» **Data for processing**
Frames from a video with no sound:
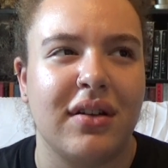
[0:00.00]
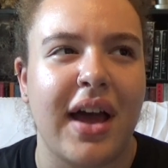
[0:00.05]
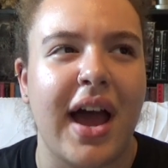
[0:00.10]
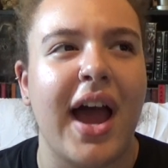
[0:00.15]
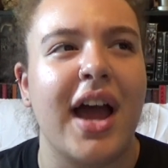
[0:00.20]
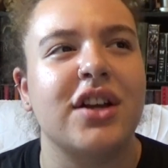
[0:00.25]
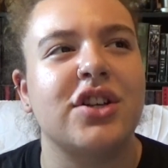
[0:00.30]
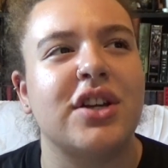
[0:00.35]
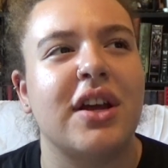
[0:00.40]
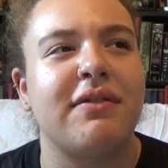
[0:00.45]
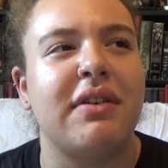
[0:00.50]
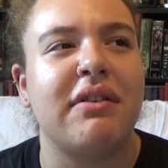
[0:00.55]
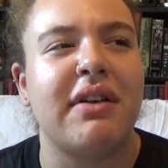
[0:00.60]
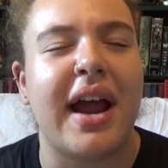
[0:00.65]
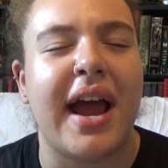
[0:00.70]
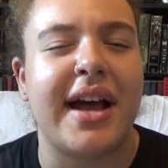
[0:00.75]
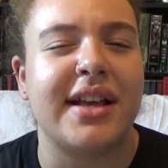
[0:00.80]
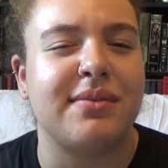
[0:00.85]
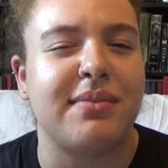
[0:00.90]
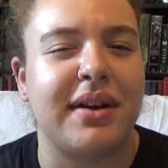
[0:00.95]
actually I've
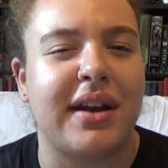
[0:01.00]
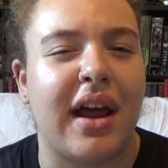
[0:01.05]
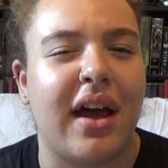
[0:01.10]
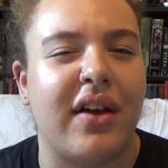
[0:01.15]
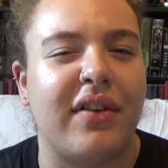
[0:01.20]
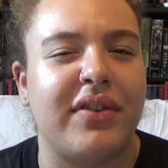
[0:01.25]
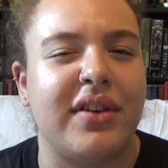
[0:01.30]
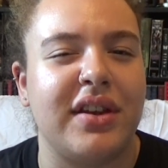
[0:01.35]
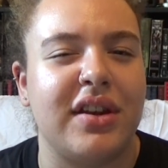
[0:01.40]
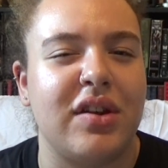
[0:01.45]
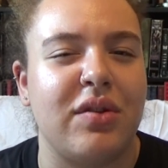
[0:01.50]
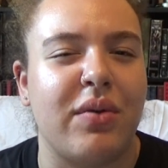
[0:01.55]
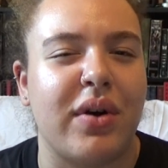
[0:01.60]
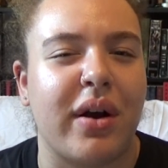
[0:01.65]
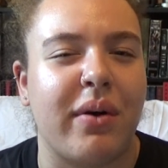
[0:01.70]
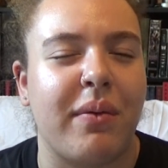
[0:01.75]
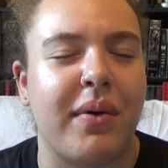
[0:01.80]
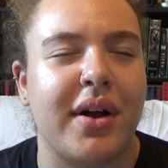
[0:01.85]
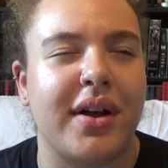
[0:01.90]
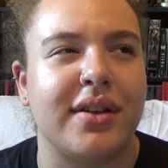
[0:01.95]
never asked my dad if he knew
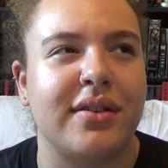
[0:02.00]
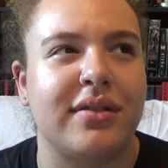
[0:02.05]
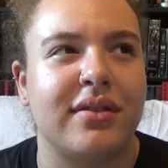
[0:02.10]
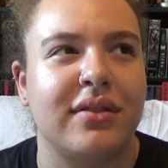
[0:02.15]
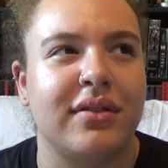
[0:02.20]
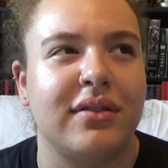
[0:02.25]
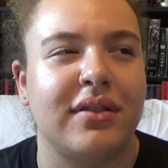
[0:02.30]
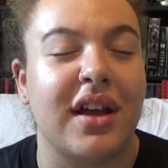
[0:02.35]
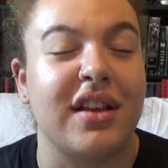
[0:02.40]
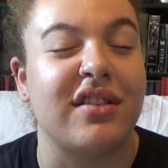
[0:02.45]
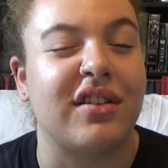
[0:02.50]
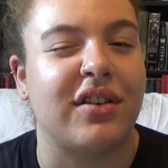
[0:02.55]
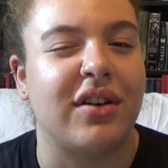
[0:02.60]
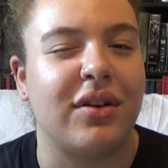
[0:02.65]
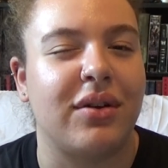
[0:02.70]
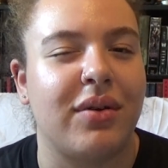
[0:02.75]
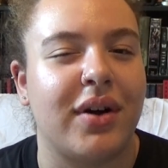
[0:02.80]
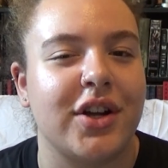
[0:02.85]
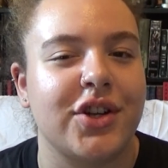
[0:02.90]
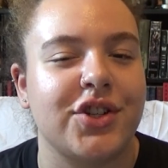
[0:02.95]
where it was. That's a
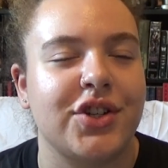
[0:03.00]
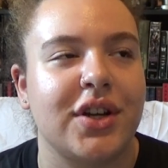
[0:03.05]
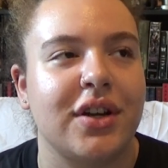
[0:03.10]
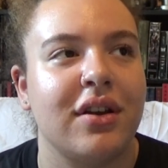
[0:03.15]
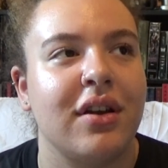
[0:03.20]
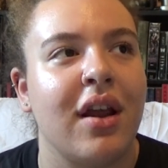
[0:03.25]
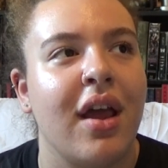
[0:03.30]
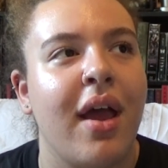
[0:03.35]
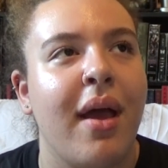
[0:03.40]
good question.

» **Description of the task**
Go through the records above and write out every line exactly, passing over the pictures.

» **Solution**
Frames from a video with no sound:
[0:00.00]
[0:00.05]
[0:00.10]
[0:00.15]
[0:00.20]
[0:00.25]
[0:00.30]
[0:00.35]
[0:00.40]
[0:00.45]
[0:00.50]
[0:00.55]
[0:00.60]
[0:00.65]
[0:00.70]
[0:00.75]
[0:00.80]
[0:00.85]
[0:00.90]
[0:00.95]
actually I've
[0:01.00]
[0:01.05]
[0:01.10]
[0:01.15]
[0:01.20]
[0:01.25]
[0:01.30]
[0:01.35]
[0:01.40]
[0:01.45]
[0:01.50]
[0:01.55]
[0:01.60]
[0:01.65]
[0:01.70]
[0:01.75]
[0:01.80]
[0:01.85]
[0:01.90]
[0:01.95]
never asked my dad if he knew
[0:02.00]
[0:02.05]
[0:02.10]
[0:02.15]
[0:02.20]
[0:02.25]
[0:02.30]
[0:02.35]
[0:02.40]
[0:02.45]
[0:02.50]
[0:02.55]
[0:02.60]
[0:02.65]
[0:02.70]
[0:02.75]
[0:02.80]
[0:02.85]
[0:02.90]
[0:02.95]
where it was. That's a
[0:03.00]
[0:03.05]
[0:03.10]
[0:03.15]
[0:03.20]
[0:03.25]
[0:03.30]
[0:03.35]
[0:03.40]
good question.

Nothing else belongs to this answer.